# [What this task involves]
Print the records below word for word, but leave out the pictures.
━━ Material to process
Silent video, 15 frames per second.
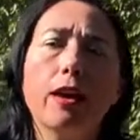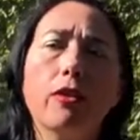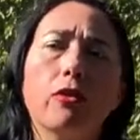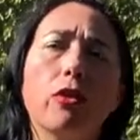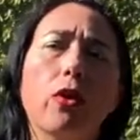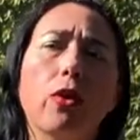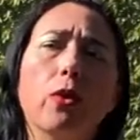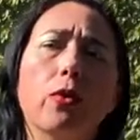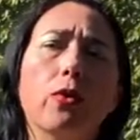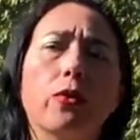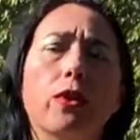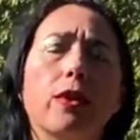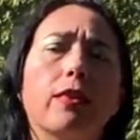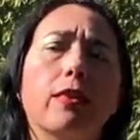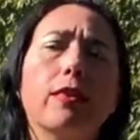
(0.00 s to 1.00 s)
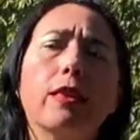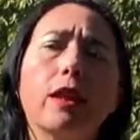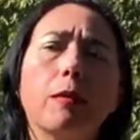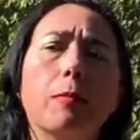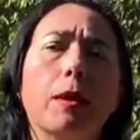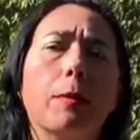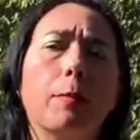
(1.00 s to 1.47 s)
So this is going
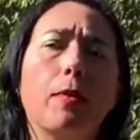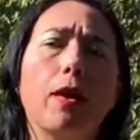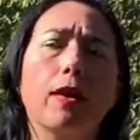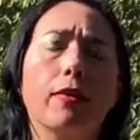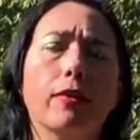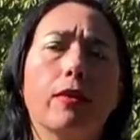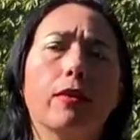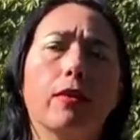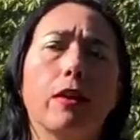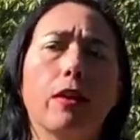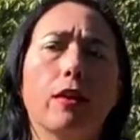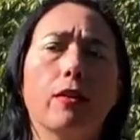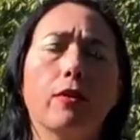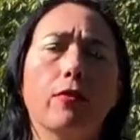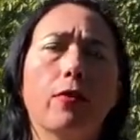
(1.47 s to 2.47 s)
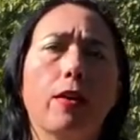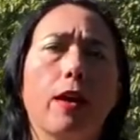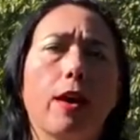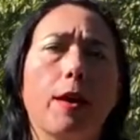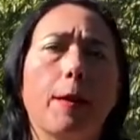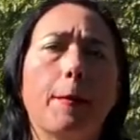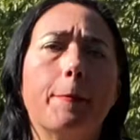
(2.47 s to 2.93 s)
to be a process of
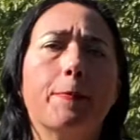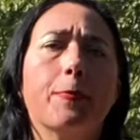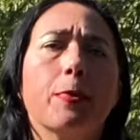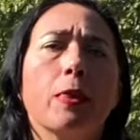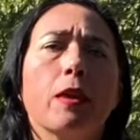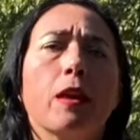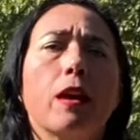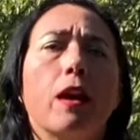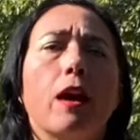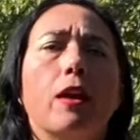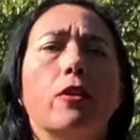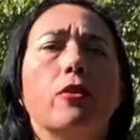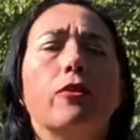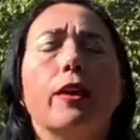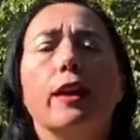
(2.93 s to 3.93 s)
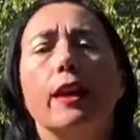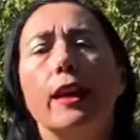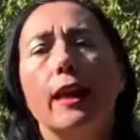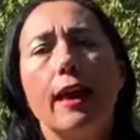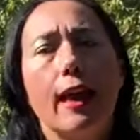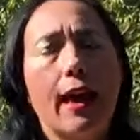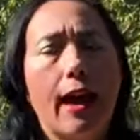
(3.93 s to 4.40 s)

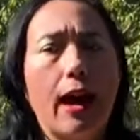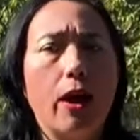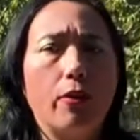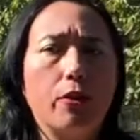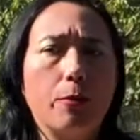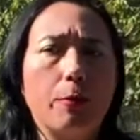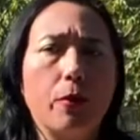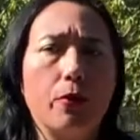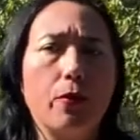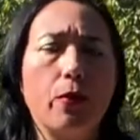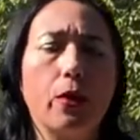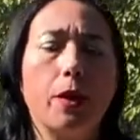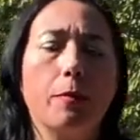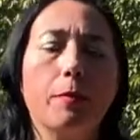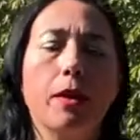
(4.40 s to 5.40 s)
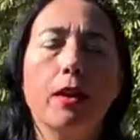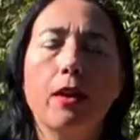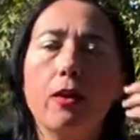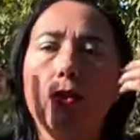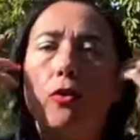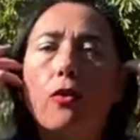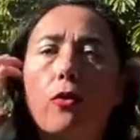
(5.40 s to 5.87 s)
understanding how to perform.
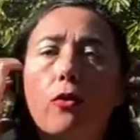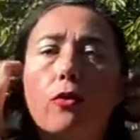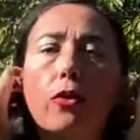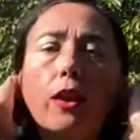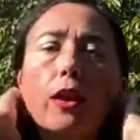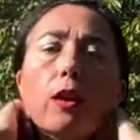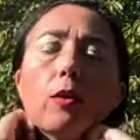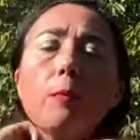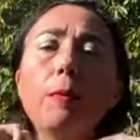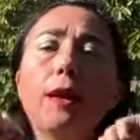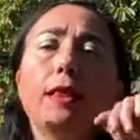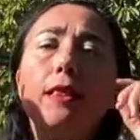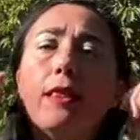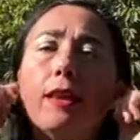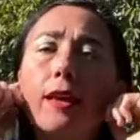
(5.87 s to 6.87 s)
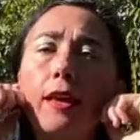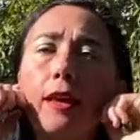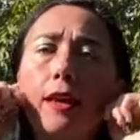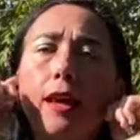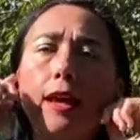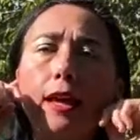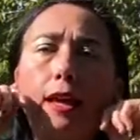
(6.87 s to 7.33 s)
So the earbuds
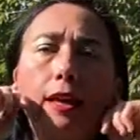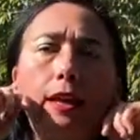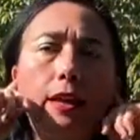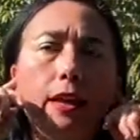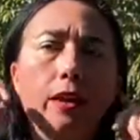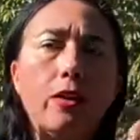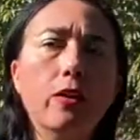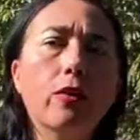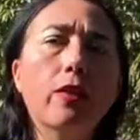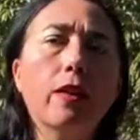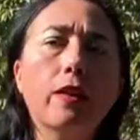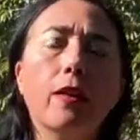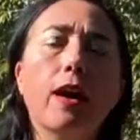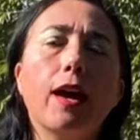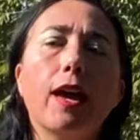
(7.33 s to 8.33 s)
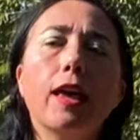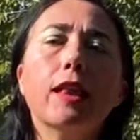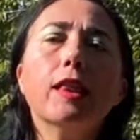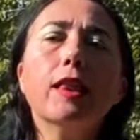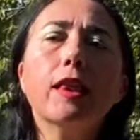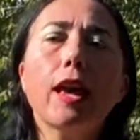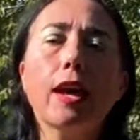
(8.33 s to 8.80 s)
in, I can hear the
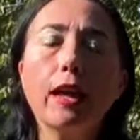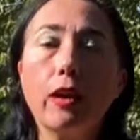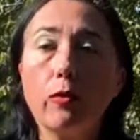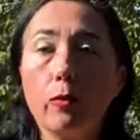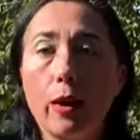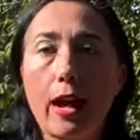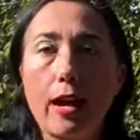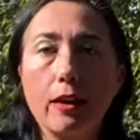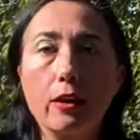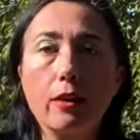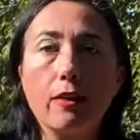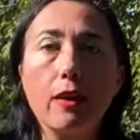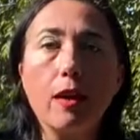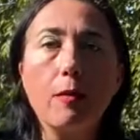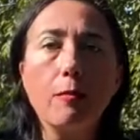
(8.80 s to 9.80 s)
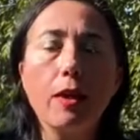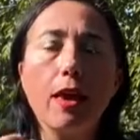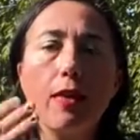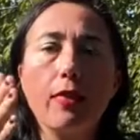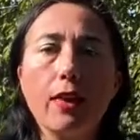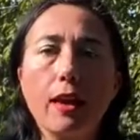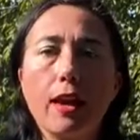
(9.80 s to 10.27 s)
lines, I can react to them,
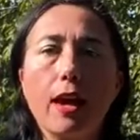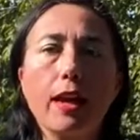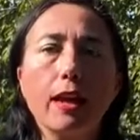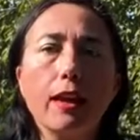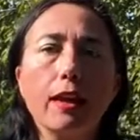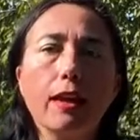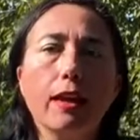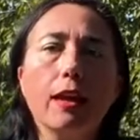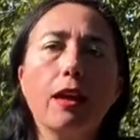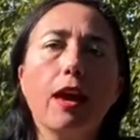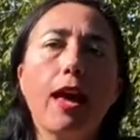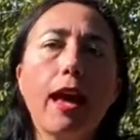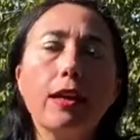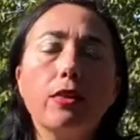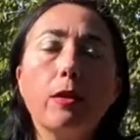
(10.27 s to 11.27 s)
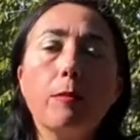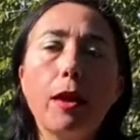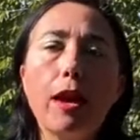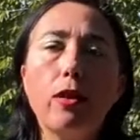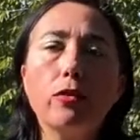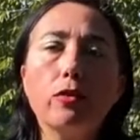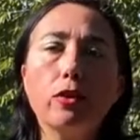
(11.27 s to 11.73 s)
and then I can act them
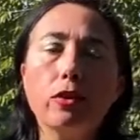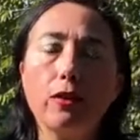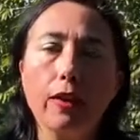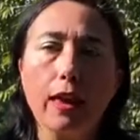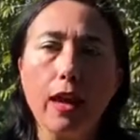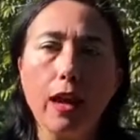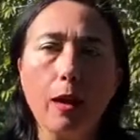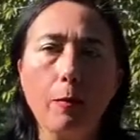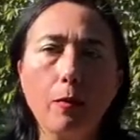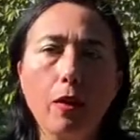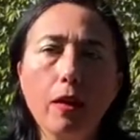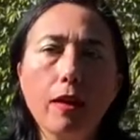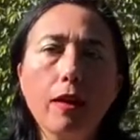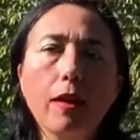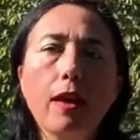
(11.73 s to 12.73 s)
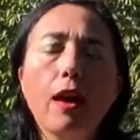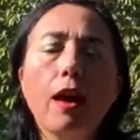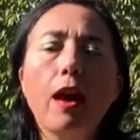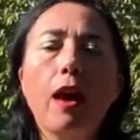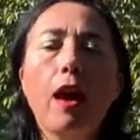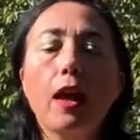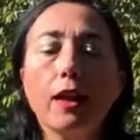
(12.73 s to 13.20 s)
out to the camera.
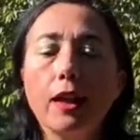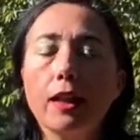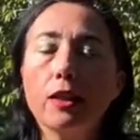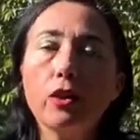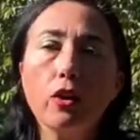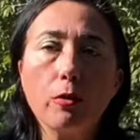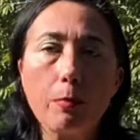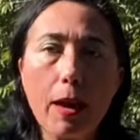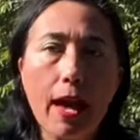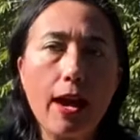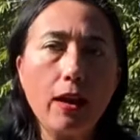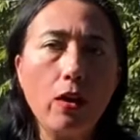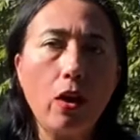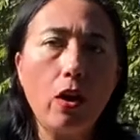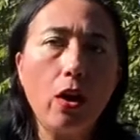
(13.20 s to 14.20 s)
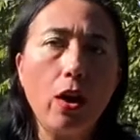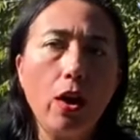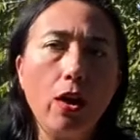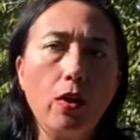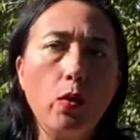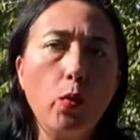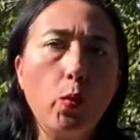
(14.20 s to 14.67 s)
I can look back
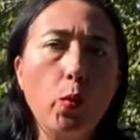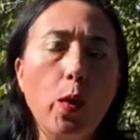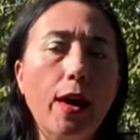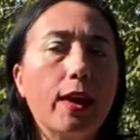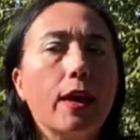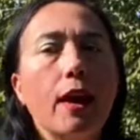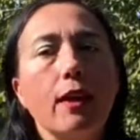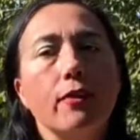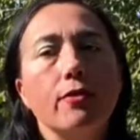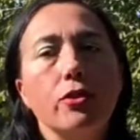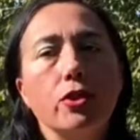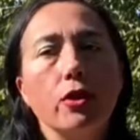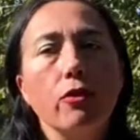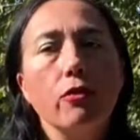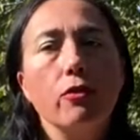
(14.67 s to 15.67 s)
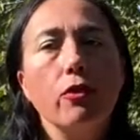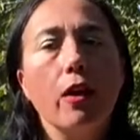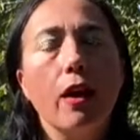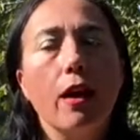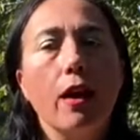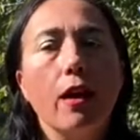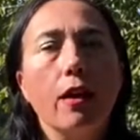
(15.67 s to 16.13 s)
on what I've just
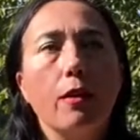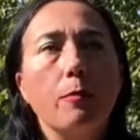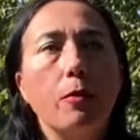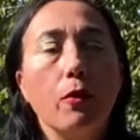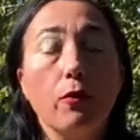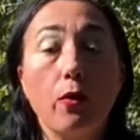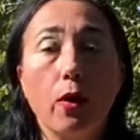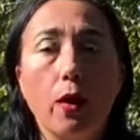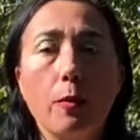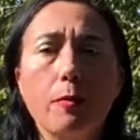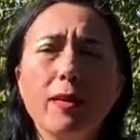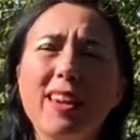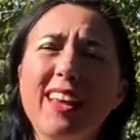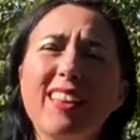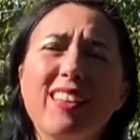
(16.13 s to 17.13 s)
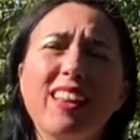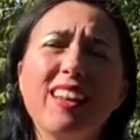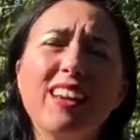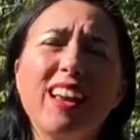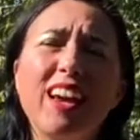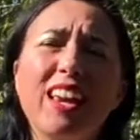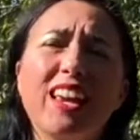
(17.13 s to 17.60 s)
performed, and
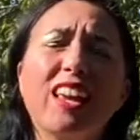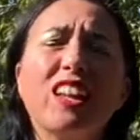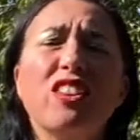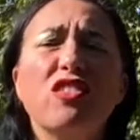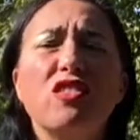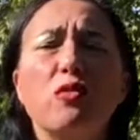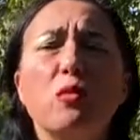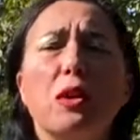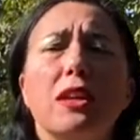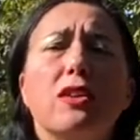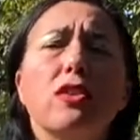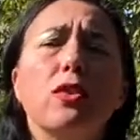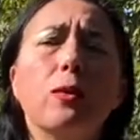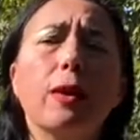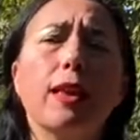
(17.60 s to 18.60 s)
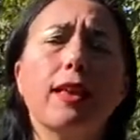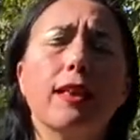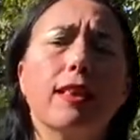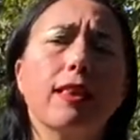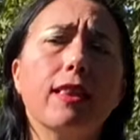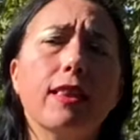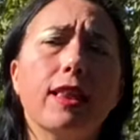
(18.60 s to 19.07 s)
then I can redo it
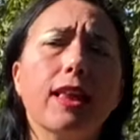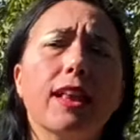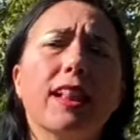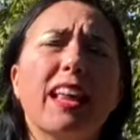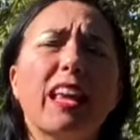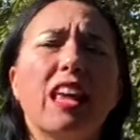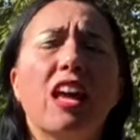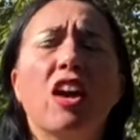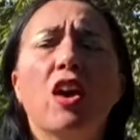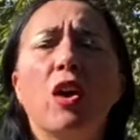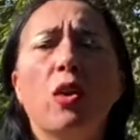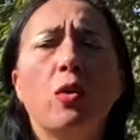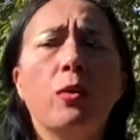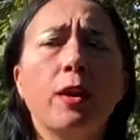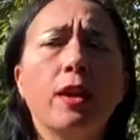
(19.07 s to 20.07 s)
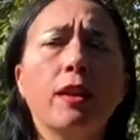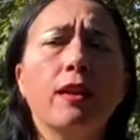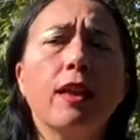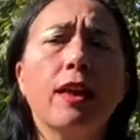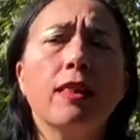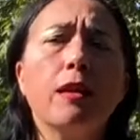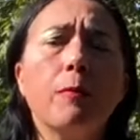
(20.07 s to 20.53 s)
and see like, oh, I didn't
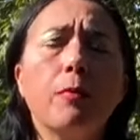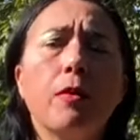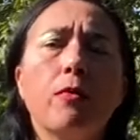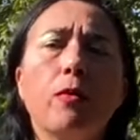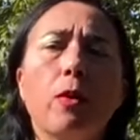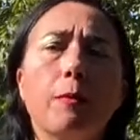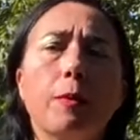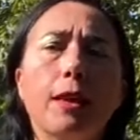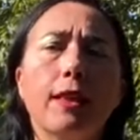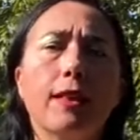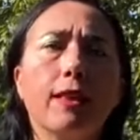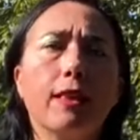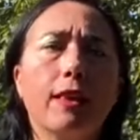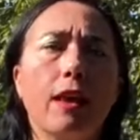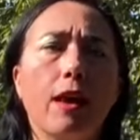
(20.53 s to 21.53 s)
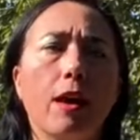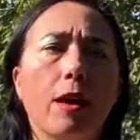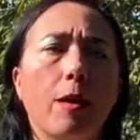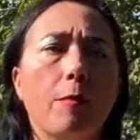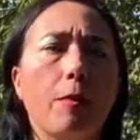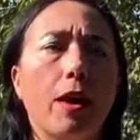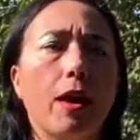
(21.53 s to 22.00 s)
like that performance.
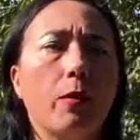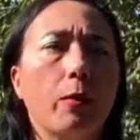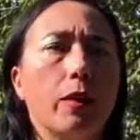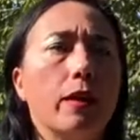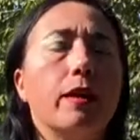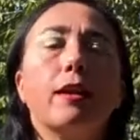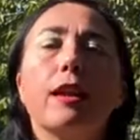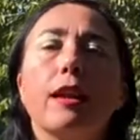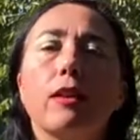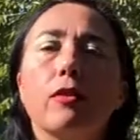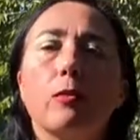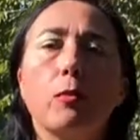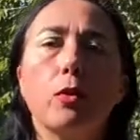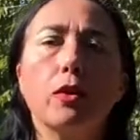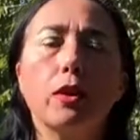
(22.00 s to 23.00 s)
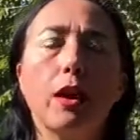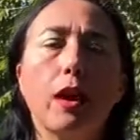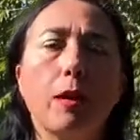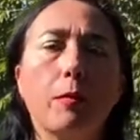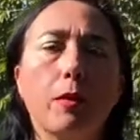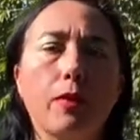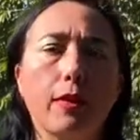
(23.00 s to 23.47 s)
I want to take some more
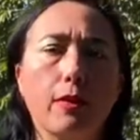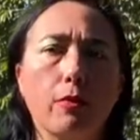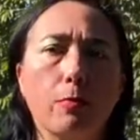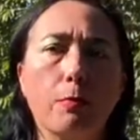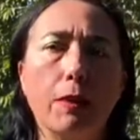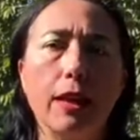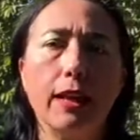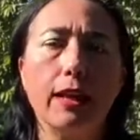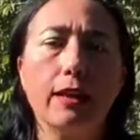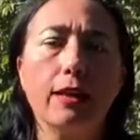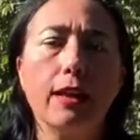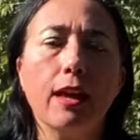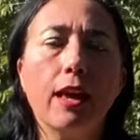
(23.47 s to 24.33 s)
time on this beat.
━━━━
# [Answer to this task]
Silent video, 15 frames per second.
(0.00 s to 1.00 s)
(1.00 s to 1.47 s)
So this is going
(1.47 s to 2.47 s)
(2.47 s to 2.93 s)
to be a process of
(2.93 s to 3.93 s)
(3.93 s to 4.40 s)

(4.40 s to 5.40 s)
(5.40 s to 5.87 s)
understanding how to perform.
(5.87 s to 6.87 s)
(6.87 s to 7.33 s)
So the earbuds
(7.33 s to 8.33 s)
(8.33 s to 8.80 s)
in, I can hear the
(8.80 s to 9.80 s)
(9.80 s to 10.27 s)
lines, I can react to them,
(10.27 s to 11.27 s)
(11.27 s to 11.73 s)
and then I can act them
(11.73 s to 12.73 s)
(12.73 s to 13.20 s)
out to the camera.
(13.20 s to 14.20 s)
(14.20 s to 14.67 s)
I can look back
(14.67 s to 15.67 s)
(15.67 s to 16.13 s)
on what I've just
(16.13 s to 17.13 s)
(17.13 s to 17.60 s)
performed, and
(17.60 s to 18.60 s)
(18.60 s to 19.07 s)
then I can redo it
(19.07 s to 20.07 s)
(20.07 s to 20.53 s)
and see like, oh, I didn't
(20.53 s to 21.53 s)
(21.53 s to 22.00 s)
like that performance.
(22.00 s to 23.00 s)
(23.00 s to 23.47 s)
I want to take some more
(23.47 s to 24.33 s)
time on this beat.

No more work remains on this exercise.